- _How to complete this task_
Go to the line below that has "[1:51.31-1:52.37]", print it and each line after it exactly, and stop after the line that has "[2:04.11-2:04.71]"; leave out pictures.

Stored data
* * * * * * *
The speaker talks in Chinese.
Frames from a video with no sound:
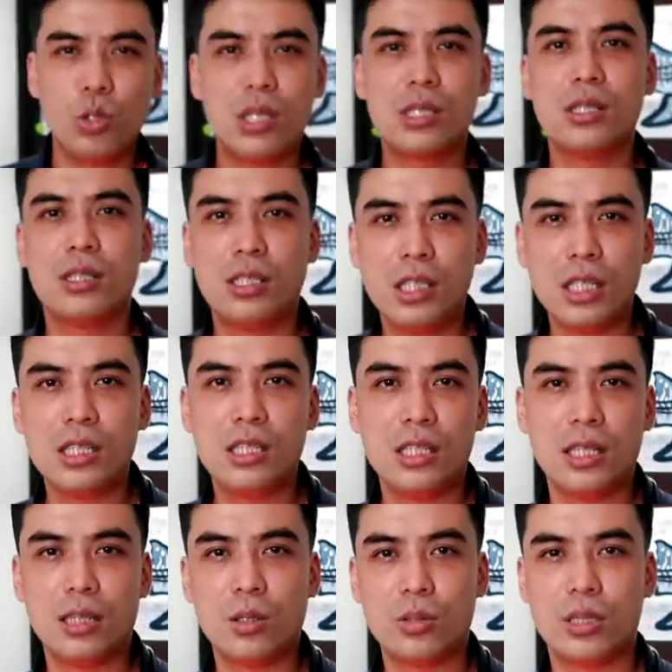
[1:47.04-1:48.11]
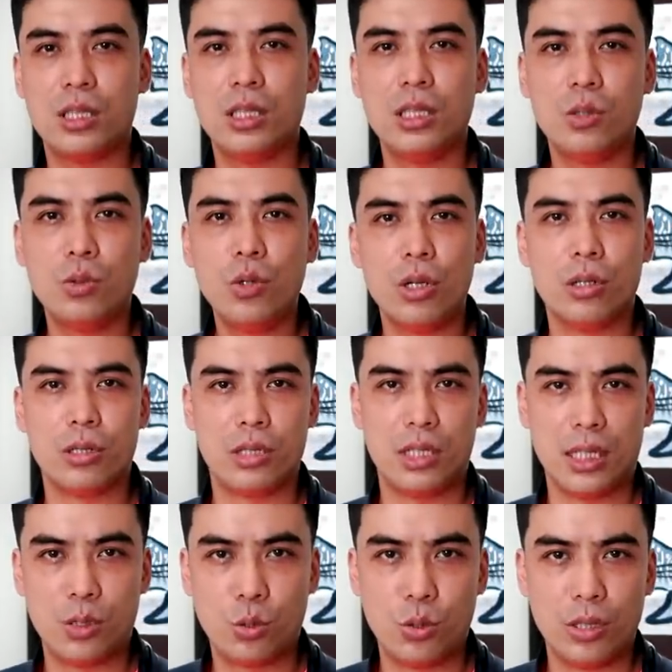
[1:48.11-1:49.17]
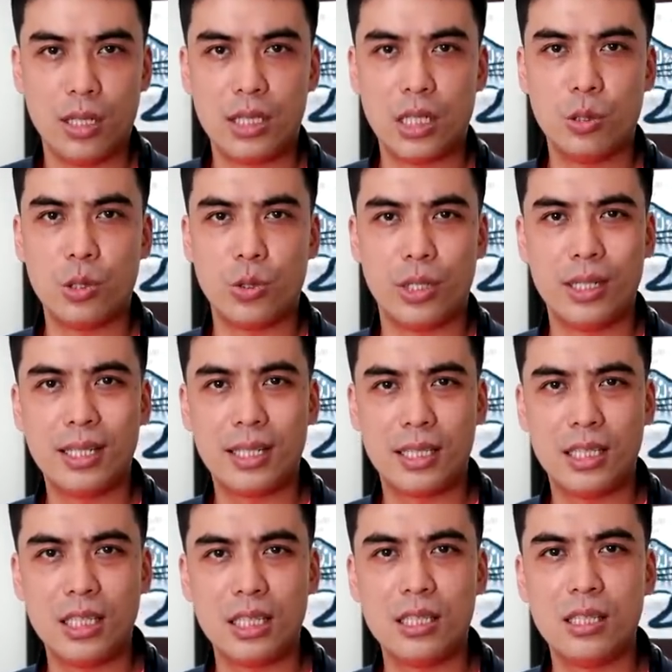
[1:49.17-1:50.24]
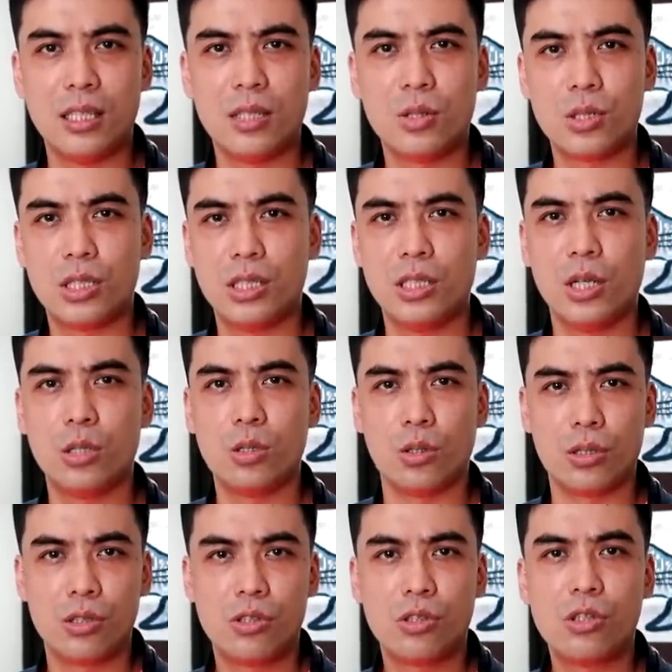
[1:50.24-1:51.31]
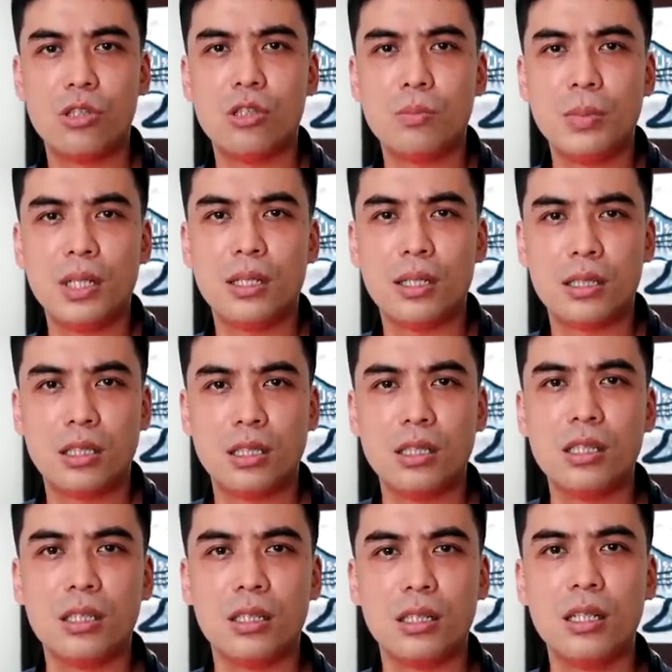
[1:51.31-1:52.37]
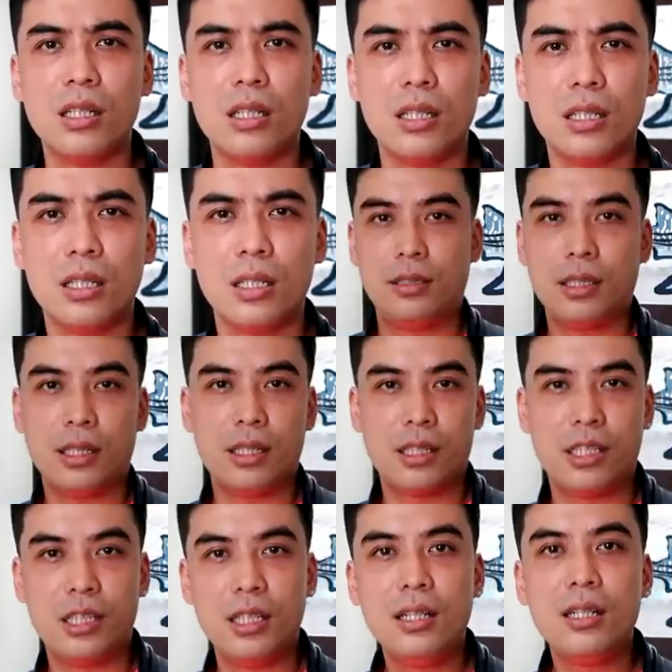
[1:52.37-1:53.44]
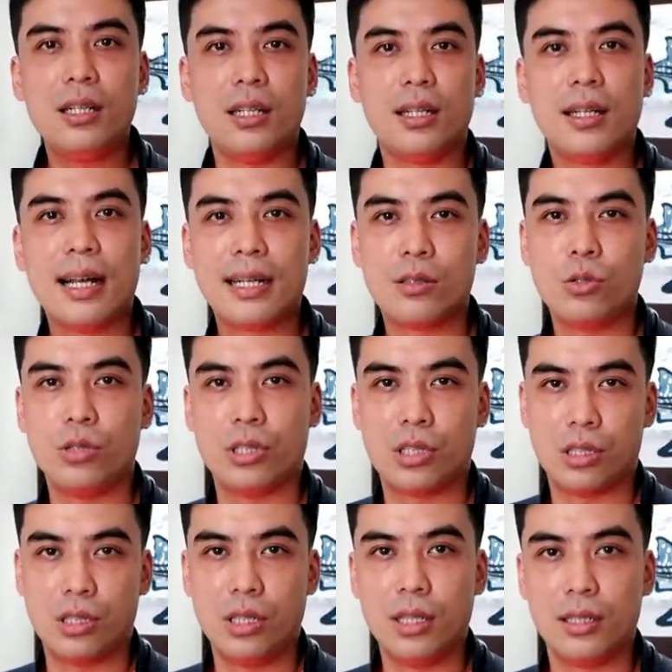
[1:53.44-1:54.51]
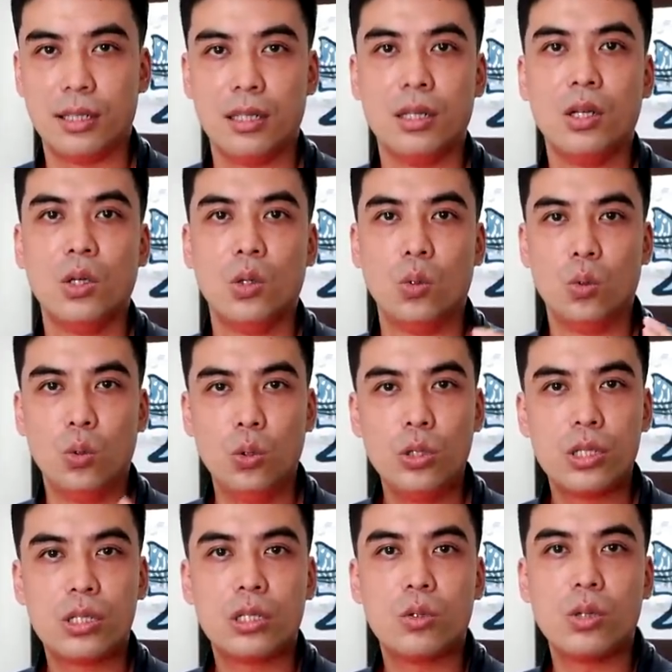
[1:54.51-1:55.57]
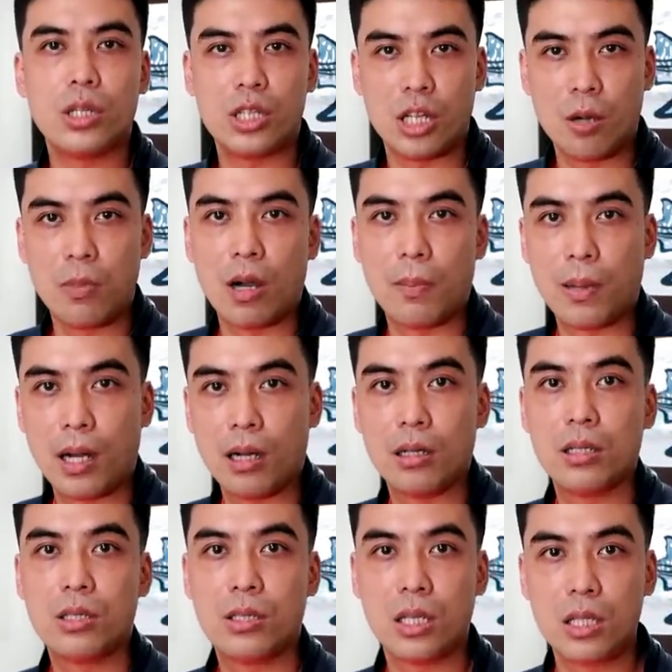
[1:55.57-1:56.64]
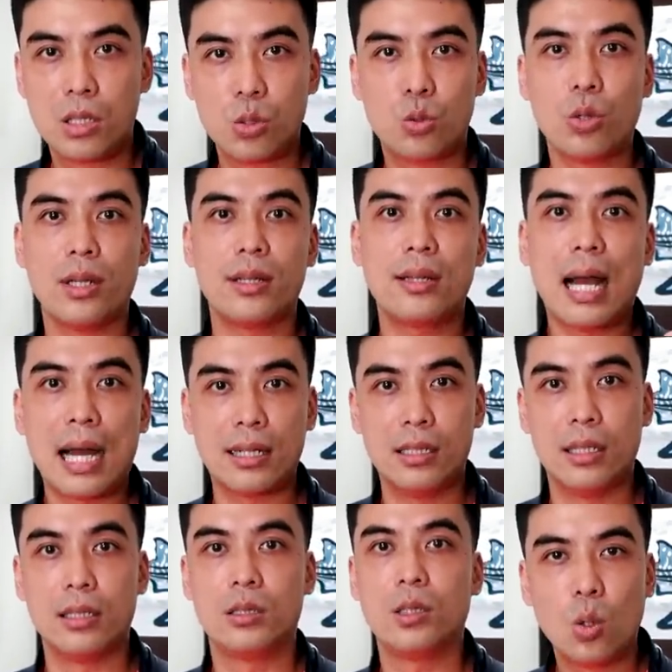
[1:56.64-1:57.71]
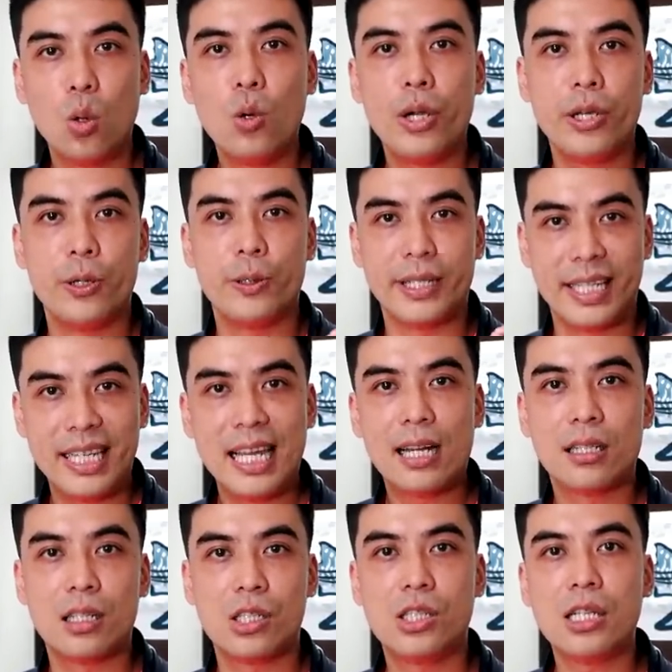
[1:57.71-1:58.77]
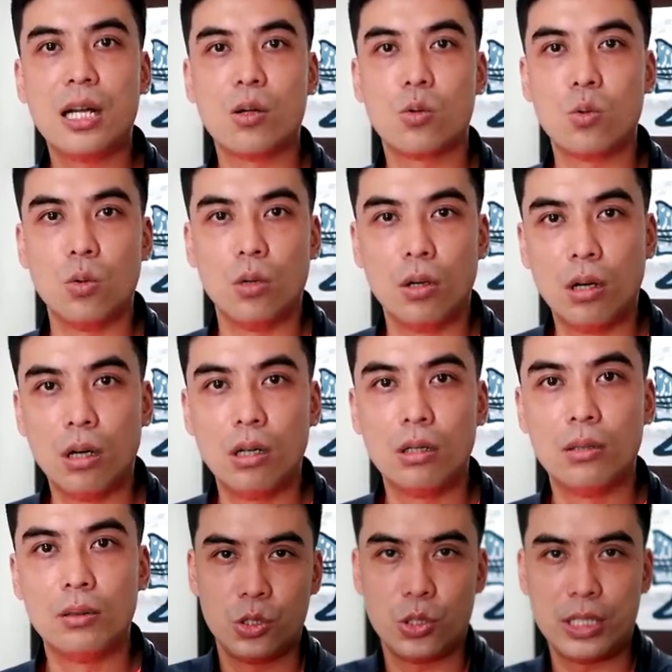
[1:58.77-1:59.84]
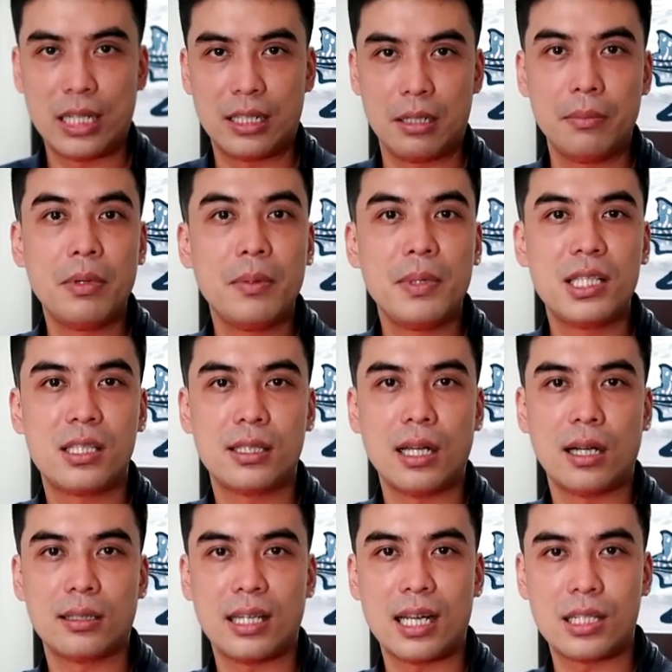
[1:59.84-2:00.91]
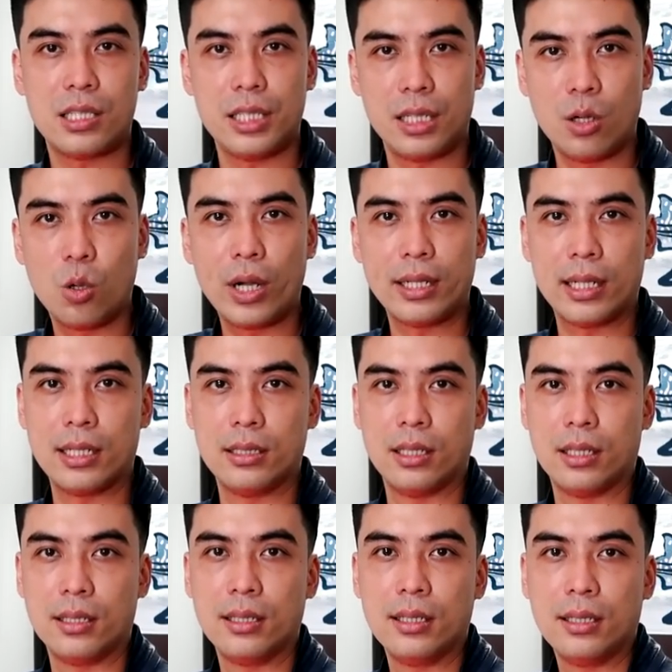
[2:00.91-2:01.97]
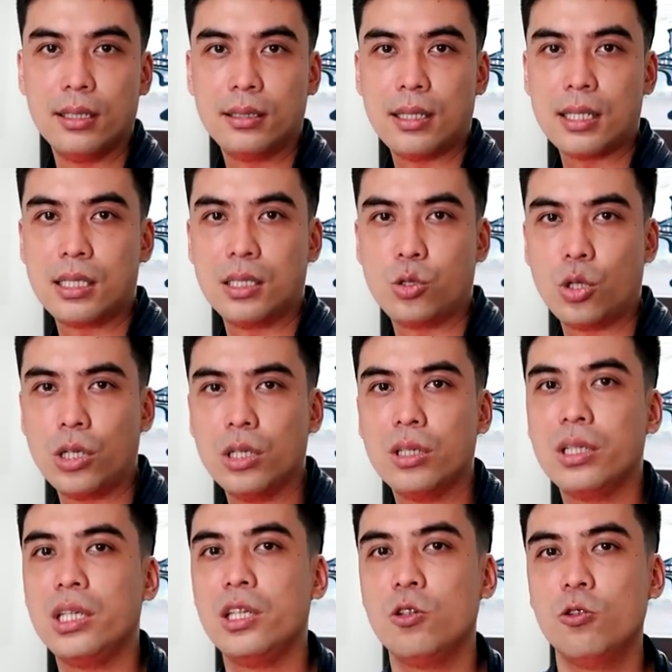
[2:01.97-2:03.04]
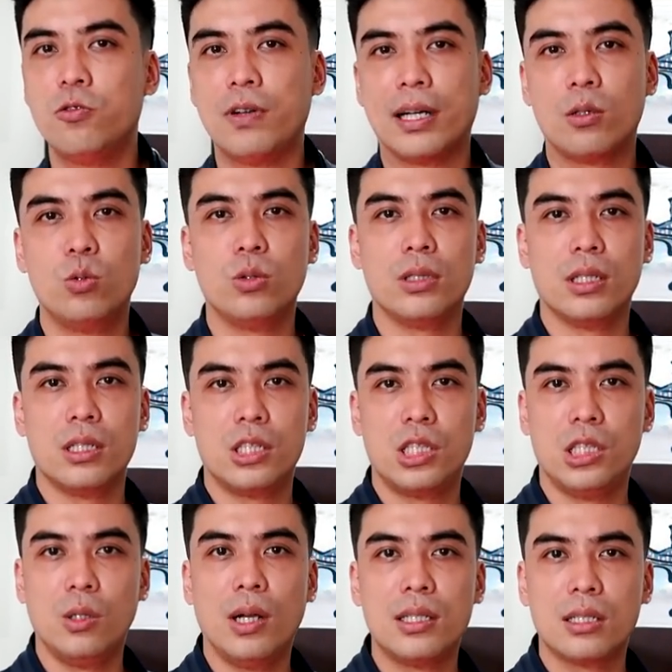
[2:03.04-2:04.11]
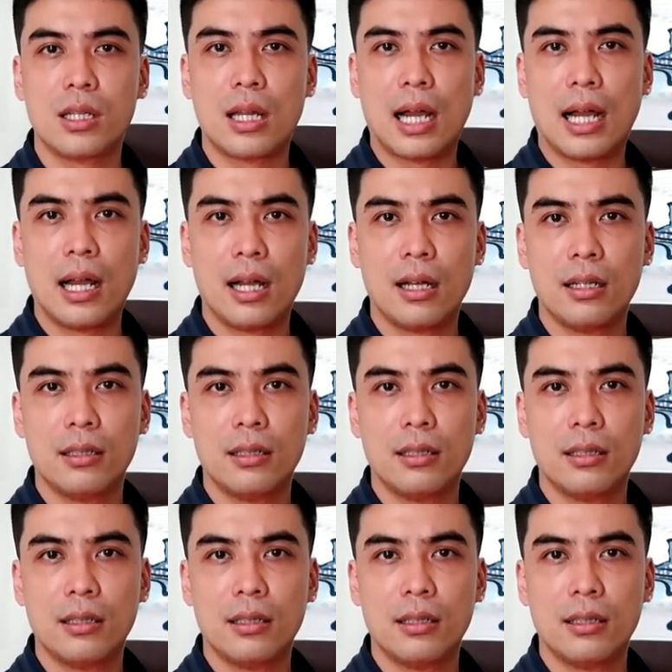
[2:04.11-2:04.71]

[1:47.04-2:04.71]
越是竞技的东西越有兴趣，而且会觉得那个竞技的东西有一种致命的吸引力。这个心理抗拒的实验呢？无论是对小宝宝，甚至对大人都会有一样的效果。就像你明明知道他是一个坏男人，但是却又义无反顾的喜欢着他。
* * * * * * *
- _Solution to the exercise_
[1:51.31-1:52.37]
[1:52.37-1:53.44]
[1:53.44-1:54.51]
[1:54.51-1:55.57]
[1:55.57-1:56.64]
[1:56.64-1:57.71]
[1:57.71-1:58.77]
[1:58.77-1:59.84]
[1:59.84-2:00.91]
[2:00.91-2:01.97]
[2:01.97-2:03.04]
[2:03.04-2:04.11]
[2:04.11-2:04.71]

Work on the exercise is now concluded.